Write out every entry exactly as it appears, omitting the pictures.

***** EXTRACTED RECORDS

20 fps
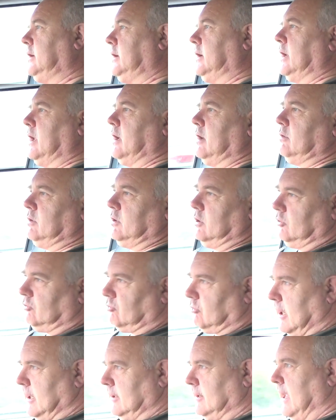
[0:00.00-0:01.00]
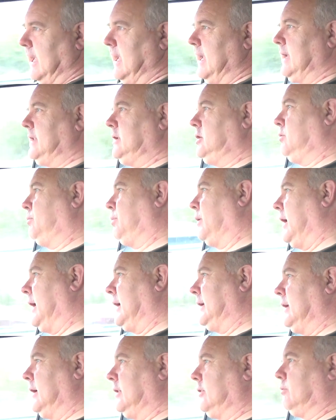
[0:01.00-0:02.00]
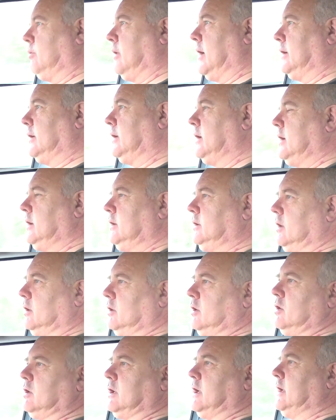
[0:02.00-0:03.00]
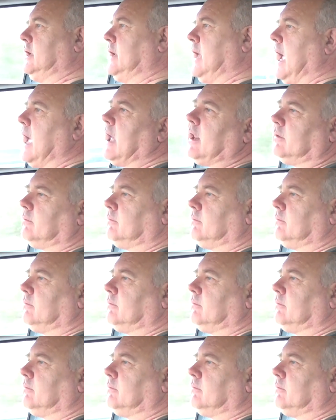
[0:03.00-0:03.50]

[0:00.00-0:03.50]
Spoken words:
you trade that in, you buy another one, you're looking at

**********

• **REPLY**:
20 fps
[0:00.00-0:01.00]
[0:01.00-0:02.00]
[0:02.00-0:03.00]
[0:03.00-0:03.50]

[0:00.00-0:03.50]
Spoken words:
you trade that in, you buy another one, you're looking at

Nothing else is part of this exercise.